ViCCo-Group/thingsvision

Torchvision compatibility

Closed this issue · 6 comments

Enable compatibility with most recent torchvision version (>= 0.13.0)

I am thinking about either a dictionary, a named tuple, or a (custom) class that maps the names of the models (usually lower-case) to the names of the model weights (mostly a mix between upper-case and capitalization; see here: https://pytorch.org/vision/stable/models.html). We want to avoid a bunch of if-statements to obtain the corresponding model weights. Possibly appropriate thing to do is something along the lines of model_weights=getattr(torchvision.models,f'{model2weights[model_name]}').DEFAULT, where model2weights is a dictionary or something else that maps model names to weight names which are, unfortunately, different.

I thought about that too, but then I saw that using strings is also supported, so if we only care about the default weights, we could create our models with model(weights='DEFAULT') instead, which might be a bit easier?

I agree that this is the easier thing to do but there is a problem with this approach. Each set of weights has its own image transformations which can only be accessed through the weight objects themselves. We would not be able to access the transformations by using the string approach. See example below.

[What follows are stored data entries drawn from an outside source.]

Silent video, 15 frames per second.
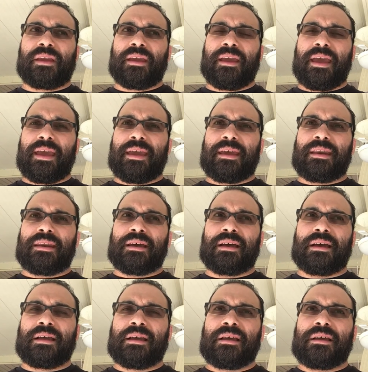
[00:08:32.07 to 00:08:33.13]
And
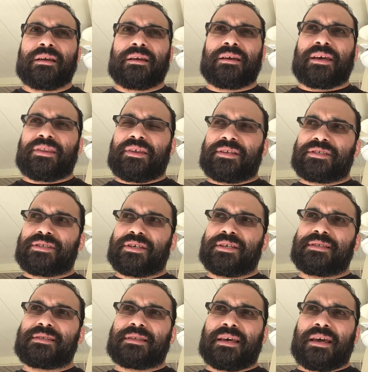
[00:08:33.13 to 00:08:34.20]
then
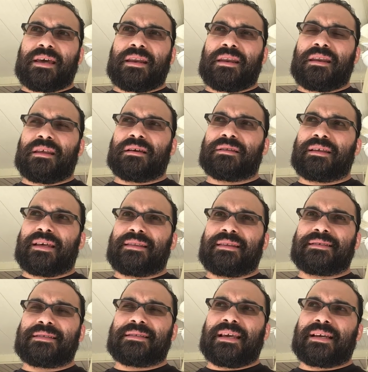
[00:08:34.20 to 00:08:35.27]
since then, that
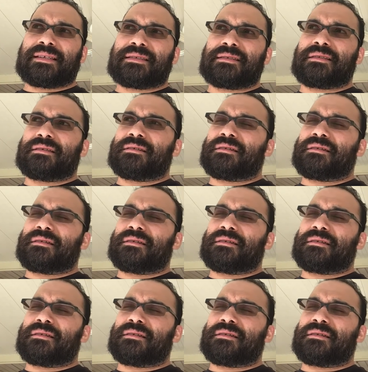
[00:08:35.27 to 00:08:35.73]
this nextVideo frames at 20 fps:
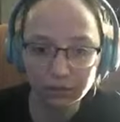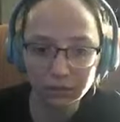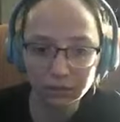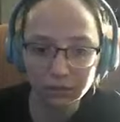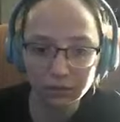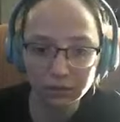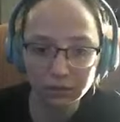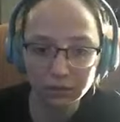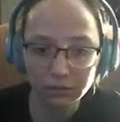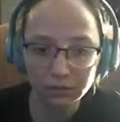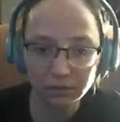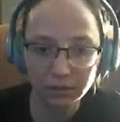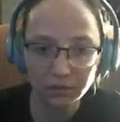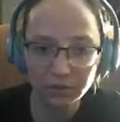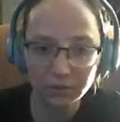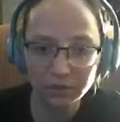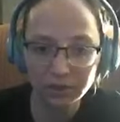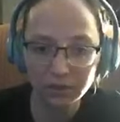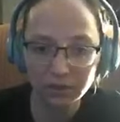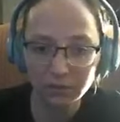don't think
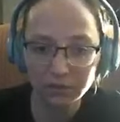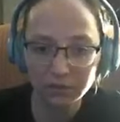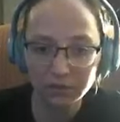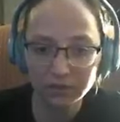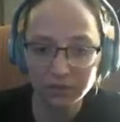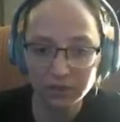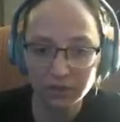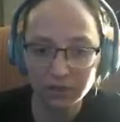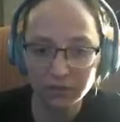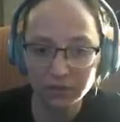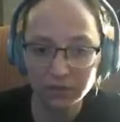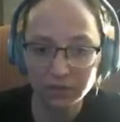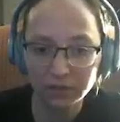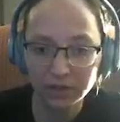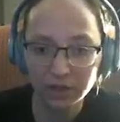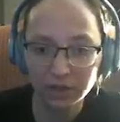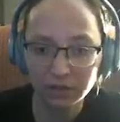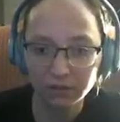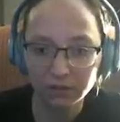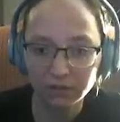there's anywhere else to go in the
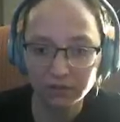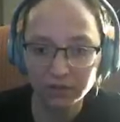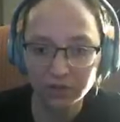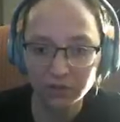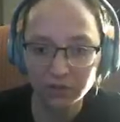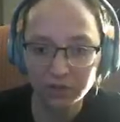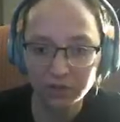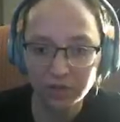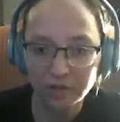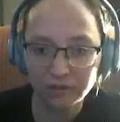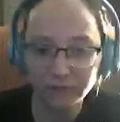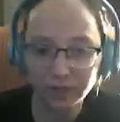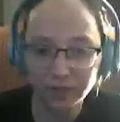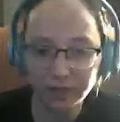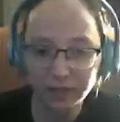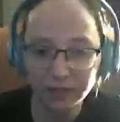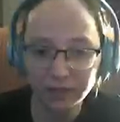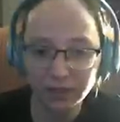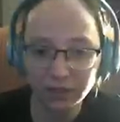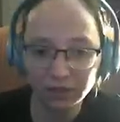tunnels, so we need to
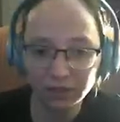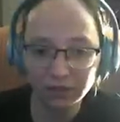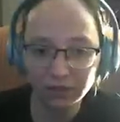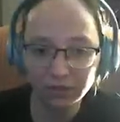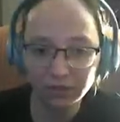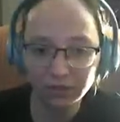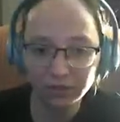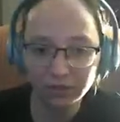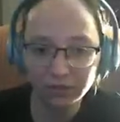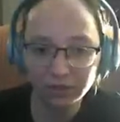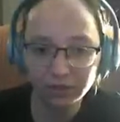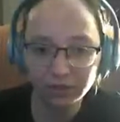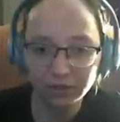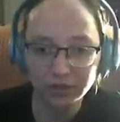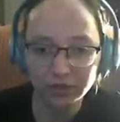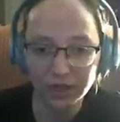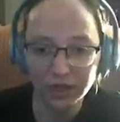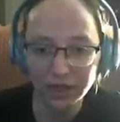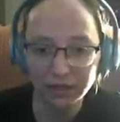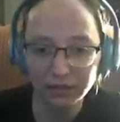find the code to
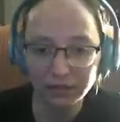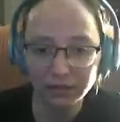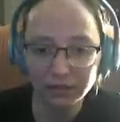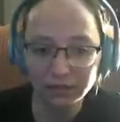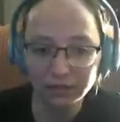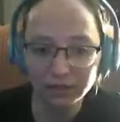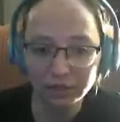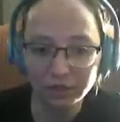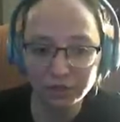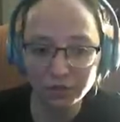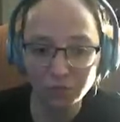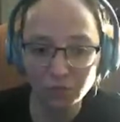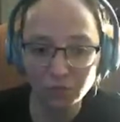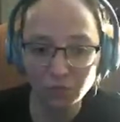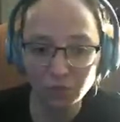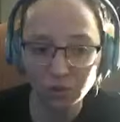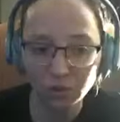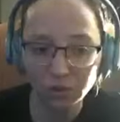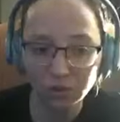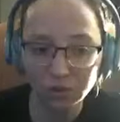that
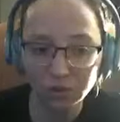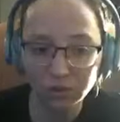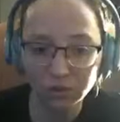door.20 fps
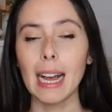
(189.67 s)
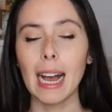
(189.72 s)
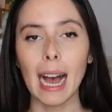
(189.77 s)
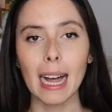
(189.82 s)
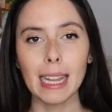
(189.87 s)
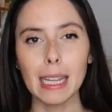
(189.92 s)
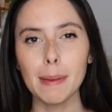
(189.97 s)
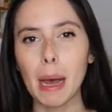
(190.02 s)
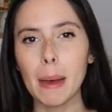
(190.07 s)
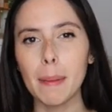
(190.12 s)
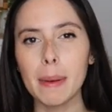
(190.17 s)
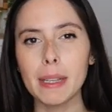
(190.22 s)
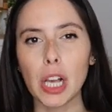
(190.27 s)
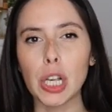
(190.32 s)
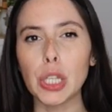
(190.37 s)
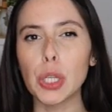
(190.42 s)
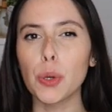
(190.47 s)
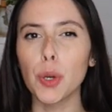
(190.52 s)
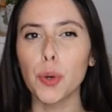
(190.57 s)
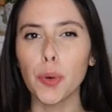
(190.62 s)
Alibaba is
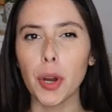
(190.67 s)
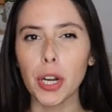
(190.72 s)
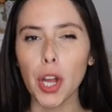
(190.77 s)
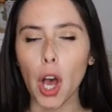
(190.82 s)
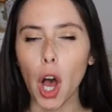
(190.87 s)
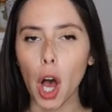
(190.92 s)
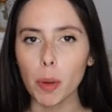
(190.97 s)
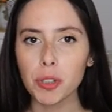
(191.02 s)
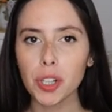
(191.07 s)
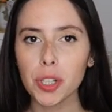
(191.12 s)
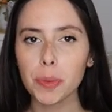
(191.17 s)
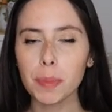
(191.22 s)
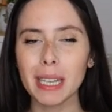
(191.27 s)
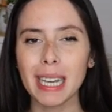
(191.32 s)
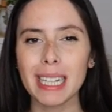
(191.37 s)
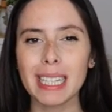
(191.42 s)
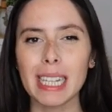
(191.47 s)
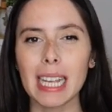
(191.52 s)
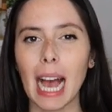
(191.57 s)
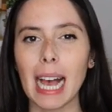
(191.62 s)
also a great option
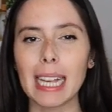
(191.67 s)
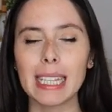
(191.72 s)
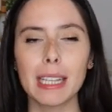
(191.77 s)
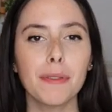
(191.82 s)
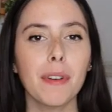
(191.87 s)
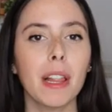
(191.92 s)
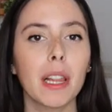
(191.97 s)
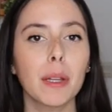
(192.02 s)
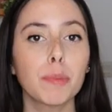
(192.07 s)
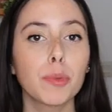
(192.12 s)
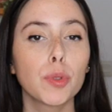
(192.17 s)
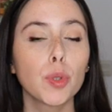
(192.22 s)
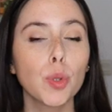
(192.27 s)
because it has developedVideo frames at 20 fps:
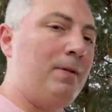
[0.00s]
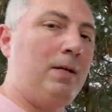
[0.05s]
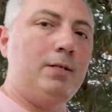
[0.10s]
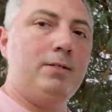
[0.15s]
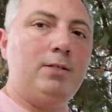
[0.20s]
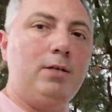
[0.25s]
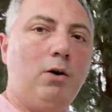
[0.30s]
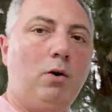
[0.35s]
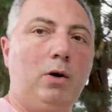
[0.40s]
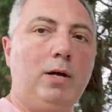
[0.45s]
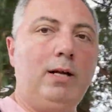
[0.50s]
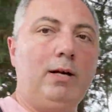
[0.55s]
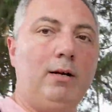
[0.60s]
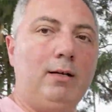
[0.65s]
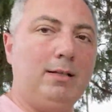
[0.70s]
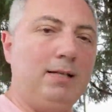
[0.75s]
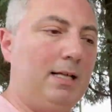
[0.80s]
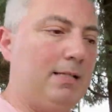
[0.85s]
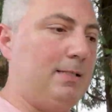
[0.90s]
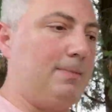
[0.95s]
So here
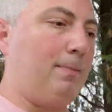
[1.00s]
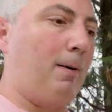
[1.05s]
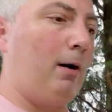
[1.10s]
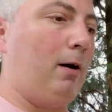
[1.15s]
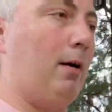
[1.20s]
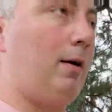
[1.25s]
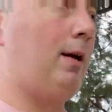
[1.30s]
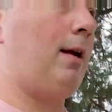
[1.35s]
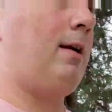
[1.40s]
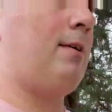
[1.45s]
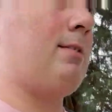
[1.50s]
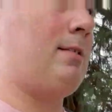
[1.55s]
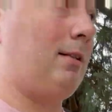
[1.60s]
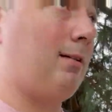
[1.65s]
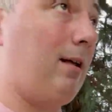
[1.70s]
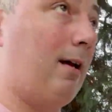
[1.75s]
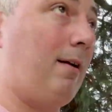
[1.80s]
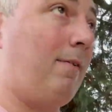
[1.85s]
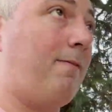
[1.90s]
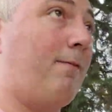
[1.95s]
at Lens Park, it's a
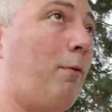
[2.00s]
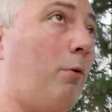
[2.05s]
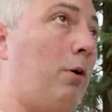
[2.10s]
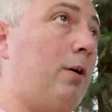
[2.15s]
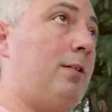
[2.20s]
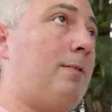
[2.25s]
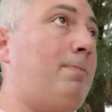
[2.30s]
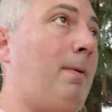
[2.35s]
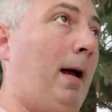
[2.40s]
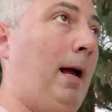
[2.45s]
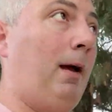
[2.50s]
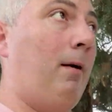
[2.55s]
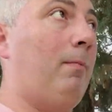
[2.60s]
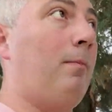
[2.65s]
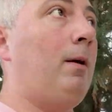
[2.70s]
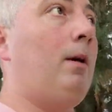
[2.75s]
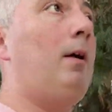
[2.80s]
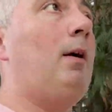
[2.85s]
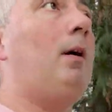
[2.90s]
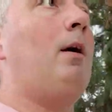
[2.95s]
lot of forest biome,
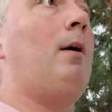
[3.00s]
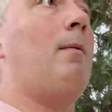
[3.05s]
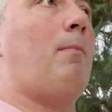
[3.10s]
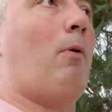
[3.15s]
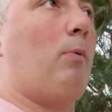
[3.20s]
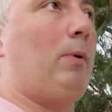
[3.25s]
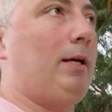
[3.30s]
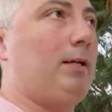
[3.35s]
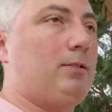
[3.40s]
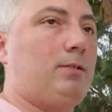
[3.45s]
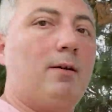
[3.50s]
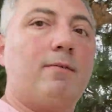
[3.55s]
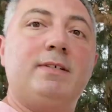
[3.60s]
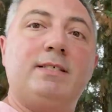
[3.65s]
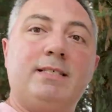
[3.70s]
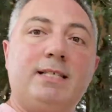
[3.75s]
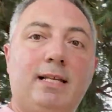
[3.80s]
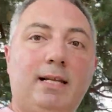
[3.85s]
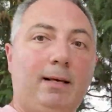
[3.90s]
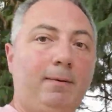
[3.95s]
but we also have
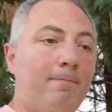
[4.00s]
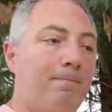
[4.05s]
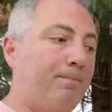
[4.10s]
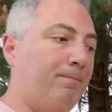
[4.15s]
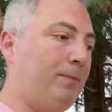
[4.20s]
city.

# Initialize the Weight Transforms
weights = ResNet50_Weights.DEFAULT
preprocess = weights.transforms()

# Apply it to the input image
img_transformed = preprocess(img)

Ah, I see, you're right. Then what about something like this:

import inspect

weights_name = [
    member for member, _ in inspect.getmembers(torchvision.models) 
    if (member.lower.startswith(model_name) and 'Weights' in member)
][0]
 
# do some error handling in case nothing was found

weights = getattr(torchvision.models, f'{weights_name}').DEFAULT

Writing everything into a dict just seems like too much work, but we would have to think about whether this could produce any issues later ...

Yes, that's actually a good idea! I like it. If member is a string, we could slightly improve the list comprehension by doing

import re
import torchvision

weights_name = [
    m for m in dir(torchvision.models) 
    if re.search(f'(?=^{model_name})(?=.*weights$)', m.lower())
][0]

# do some error handling in case nothing was found

weights = getattr(torchvision.models, f'{weights_name}').DEFAULT

Probably need to think about whether a list comprehension is the right thing to do here. We seem to make the assumption that the final list has a single member which basically boils down to a string variable. So something like this does the trick I guess

import re
import torchvision

def get_weights_name(model_name: str) -> str:
    weights_name = None
    regex = f'(?=^{model_name})(?=.*weights$)'
    for m in dir(torchvision.models):
        if re.search(regex, m.lower()):
            weights_name = m
            break
    if not weights_name:
        raise ValueError(
            f'\nCould not find weights for {model_name} in <torchvision>. Choose a different model or change source.\n'
        )
    return weights_name


weights_name = get_weights_name(mode_name)
weights = getattr(torchvision.models, f'{weights_name}').DEFAULT

Enabled. Note that a user has only access to DEFAULT weights with the current approach. We need to make this more flexible by defining extractor classes for each source.